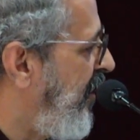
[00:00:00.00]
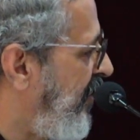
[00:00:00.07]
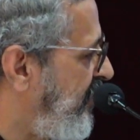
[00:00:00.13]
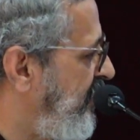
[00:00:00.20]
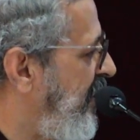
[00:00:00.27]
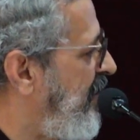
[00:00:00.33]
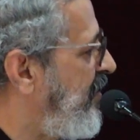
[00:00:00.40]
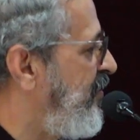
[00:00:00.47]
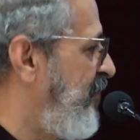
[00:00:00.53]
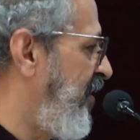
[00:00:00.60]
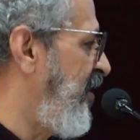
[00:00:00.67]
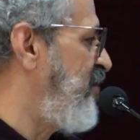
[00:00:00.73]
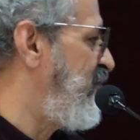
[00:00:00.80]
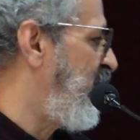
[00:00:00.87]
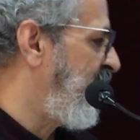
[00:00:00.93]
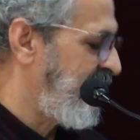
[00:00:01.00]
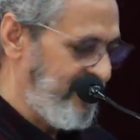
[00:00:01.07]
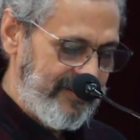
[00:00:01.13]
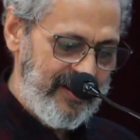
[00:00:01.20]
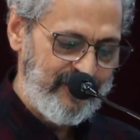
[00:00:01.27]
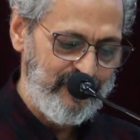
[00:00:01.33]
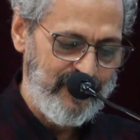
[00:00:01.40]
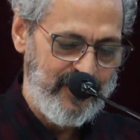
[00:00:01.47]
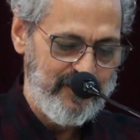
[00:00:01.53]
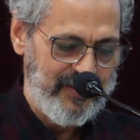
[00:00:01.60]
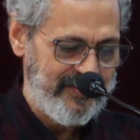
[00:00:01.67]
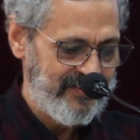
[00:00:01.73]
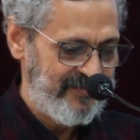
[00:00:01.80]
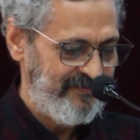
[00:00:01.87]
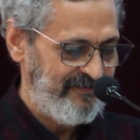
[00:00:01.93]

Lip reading: I think that is very important. Thank you very much.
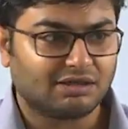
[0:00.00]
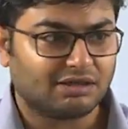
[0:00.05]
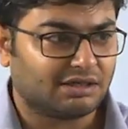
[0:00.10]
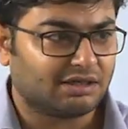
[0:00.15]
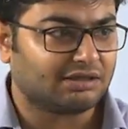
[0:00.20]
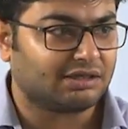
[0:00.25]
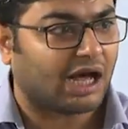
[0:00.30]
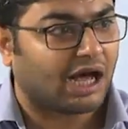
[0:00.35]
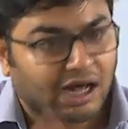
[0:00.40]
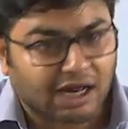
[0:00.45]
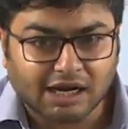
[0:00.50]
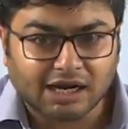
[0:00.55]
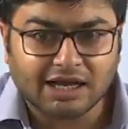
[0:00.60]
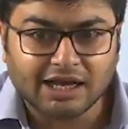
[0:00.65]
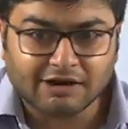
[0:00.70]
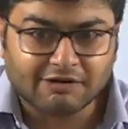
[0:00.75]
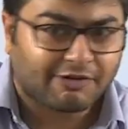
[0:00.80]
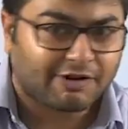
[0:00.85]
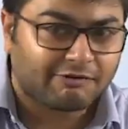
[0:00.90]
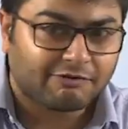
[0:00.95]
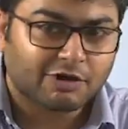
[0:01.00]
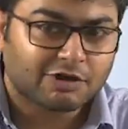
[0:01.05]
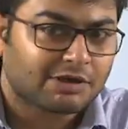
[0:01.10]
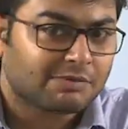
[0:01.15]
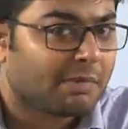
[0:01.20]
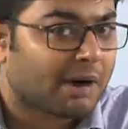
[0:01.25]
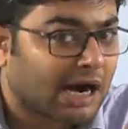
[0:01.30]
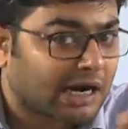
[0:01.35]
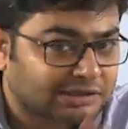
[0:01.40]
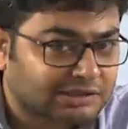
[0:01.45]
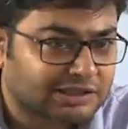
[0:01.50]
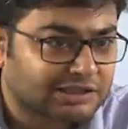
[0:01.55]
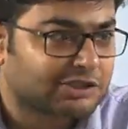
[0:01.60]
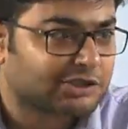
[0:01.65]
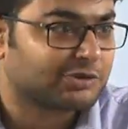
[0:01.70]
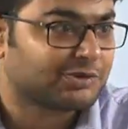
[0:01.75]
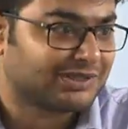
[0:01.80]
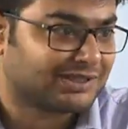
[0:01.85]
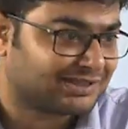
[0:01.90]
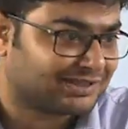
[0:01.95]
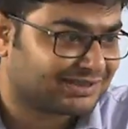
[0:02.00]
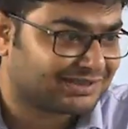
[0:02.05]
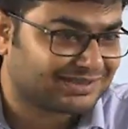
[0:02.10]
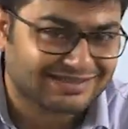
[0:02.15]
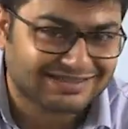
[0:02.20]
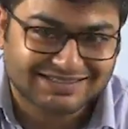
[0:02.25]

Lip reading: The earlier one was a Marxist twist.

◇ ◇ ◇ ◇ ◇ ◇ ◇

Each record should be written out exactly, and each image should be omitted.

[00:00:00.00]
[00:00:00.07]
[00:00:00.13]
[00:00:00.20]
[00:00:00.27]
[00:00:00.33]
[00:00:00.40]
[00:00:00.47]
[00:00:00.53]
[00:00:00.60]
[00:00:00.67]
[00:00:00.73]
[00:00:00.80]
[00:00:00.87]
[00:00:00.93]
[00:00:01.00]
[00:00:01.07]
[00:00:01.13]
[00:00:01.20]
[00:00:01.27]
[00:00:01.33]
[00:00:01.40]
[00:00:01.47]
[00:00:01.53]
[00:00:01.60]
[00:00:01.67]
[00:00:01.73]
[00:00:01.80]
[00:00:01.87]
[00:00:01.93]

Lip reading: I think that is very important. Thank you very much.
[0:00.00]
[0:00.05]
[0:00.10]
[0:00.15]
[0:00.20]
[0:00.25]
[0:00.30]
[0:00.35]
[0:00.40]
[0:00.45]
[0:00.50]
[0:00.55]
[0:00.60]
[0:00.65]
[0:00.70]
[0:00.75]
[0:00.80]
[0:00.85]
[0:00.90]
[0:00.95]
[0:01.00]
[0:01.05]
[0:01.10]
[0:01.15]
[0:01.20]
[0:01.25]
[0:01.30]
[0:01.35]
[0:01.40]
[0:01.45]
[0:01.50]
[0:01.55]
[0:01.60]
[0:01.65]
[0:01.70]
[0:01.75]
[0:01.80]
[0:01.85]
[0:01.90]
[0:01.95]
[0:02.00]
[0:02.05]
[0:02.10]
[0:02.15]
[0:02.20]
[0:02.25]

Lip reading: The earlier one was a Marxist twist.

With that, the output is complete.